Collected data
-- Opening Marker --

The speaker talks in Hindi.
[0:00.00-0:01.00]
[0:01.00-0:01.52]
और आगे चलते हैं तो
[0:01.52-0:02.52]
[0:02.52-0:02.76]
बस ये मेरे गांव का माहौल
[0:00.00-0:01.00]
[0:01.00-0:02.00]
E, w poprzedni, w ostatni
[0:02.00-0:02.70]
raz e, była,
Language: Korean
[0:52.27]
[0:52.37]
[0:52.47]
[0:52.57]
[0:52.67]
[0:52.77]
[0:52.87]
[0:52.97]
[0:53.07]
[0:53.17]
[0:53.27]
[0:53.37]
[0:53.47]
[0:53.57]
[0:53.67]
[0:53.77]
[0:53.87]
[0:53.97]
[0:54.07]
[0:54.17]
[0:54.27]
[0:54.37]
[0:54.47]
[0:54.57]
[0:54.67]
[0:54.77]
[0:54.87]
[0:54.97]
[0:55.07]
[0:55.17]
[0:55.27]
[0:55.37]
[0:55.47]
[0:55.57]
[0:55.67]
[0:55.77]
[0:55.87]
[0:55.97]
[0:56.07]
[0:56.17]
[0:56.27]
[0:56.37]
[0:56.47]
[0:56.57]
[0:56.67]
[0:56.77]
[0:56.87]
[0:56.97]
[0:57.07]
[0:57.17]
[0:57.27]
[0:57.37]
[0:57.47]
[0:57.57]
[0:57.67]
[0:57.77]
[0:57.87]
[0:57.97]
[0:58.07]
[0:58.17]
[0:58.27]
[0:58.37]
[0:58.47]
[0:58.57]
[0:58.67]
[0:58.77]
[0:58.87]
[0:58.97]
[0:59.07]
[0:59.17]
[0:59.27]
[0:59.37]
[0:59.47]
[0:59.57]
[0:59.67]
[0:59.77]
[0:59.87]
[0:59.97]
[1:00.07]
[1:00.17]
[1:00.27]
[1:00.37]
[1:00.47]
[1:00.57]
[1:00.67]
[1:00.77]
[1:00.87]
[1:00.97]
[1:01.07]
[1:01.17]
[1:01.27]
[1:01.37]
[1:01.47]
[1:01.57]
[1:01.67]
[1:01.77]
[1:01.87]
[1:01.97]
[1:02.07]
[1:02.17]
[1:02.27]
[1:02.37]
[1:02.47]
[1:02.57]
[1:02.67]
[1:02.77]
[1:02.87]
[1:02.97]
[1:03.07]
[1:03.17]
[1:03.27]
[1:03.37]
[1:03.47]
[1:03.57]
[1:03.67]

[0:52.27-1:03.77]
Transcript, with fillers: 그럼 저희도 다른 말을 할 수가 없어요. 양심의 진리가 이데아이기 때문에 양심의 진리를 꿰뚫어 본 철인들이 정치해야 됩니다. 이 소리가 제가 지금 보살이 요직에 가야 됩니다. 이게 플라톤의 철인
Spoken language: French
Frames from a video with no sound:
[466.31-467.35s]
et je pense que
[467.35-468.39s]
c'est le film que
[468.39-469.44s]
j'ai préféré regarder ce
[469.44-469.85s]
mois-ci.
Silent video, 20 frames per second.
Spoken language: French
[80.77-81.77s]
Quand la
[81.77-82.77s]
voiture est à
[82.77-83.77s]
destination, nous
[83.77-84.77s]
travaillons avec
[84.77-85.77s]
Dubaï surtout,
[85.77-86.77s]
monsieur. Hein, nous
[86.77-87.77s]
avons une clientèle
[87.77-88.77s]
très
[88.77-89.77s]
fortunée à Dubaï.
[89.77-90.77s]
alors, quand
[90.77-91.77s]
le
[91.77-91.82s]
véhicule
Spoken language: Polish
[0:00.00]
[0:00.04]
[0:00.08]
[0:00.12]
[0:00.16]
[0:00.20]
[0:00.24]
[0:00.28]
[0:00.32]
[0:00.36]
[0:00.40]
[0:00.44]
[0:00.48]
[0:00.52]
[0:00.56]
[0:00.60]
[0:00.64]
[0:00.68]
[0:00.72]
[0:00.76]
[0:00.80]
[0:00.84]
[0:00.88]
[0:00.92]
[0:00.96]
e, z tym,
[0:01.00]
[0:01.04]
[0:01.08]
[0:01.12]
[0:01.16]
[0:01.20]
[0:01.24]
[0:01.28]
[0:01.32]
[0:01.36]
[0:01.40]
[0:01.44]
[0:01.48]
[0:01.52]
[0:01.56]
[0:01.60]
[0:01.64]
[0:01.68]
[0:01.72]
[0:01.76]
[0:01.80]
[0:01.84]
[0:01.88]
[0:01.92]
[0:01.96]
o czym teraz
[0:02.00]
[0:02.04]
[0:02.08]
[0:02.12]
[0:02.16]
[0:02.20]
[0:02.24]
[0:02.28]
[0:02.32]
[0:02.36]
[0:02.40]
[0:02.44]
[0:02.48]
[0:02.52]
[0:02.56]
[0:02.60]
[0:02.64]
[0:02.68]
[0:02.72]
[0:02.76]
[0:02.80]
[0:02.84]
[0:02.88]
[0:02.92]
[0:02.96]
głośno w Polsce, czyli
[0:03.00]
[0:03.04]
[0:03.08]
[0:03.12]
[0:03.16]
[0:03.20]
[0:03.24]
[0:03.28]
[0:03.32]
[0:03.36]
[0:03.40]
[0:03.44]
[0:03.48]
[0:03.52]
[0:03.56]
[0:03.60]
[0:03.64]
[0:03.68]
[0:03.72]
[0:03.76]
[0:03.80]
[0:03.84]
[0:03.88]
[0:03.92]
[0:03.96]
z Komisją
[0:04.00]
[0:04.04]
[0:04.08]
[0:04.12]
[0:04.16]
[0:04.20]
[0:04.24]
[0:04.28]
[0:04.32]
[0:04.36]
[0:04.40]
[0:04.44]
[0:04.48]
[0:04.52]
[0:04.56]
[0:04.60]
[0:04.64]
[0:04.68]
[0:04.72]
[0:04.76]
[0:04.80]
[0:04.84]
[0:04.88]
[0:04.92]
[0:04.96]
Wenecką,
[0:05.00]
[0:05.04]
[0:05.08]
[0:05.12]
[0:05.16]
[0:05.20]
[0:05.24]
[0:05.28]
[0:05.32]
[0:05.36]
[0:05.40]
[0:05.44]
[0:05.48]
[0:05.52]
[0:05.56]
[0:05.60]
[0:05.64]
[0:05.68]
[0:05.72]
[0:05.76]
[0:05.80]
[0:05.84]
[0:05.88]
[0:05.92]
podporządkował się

-- Closing Marker --

* [REQUIRED WORK]: Every line in the records that holds the word "video" should be copied into the answer.

* [RESPONSE]:
Frames from a video with no sound:
Silent video, 20 frames per second.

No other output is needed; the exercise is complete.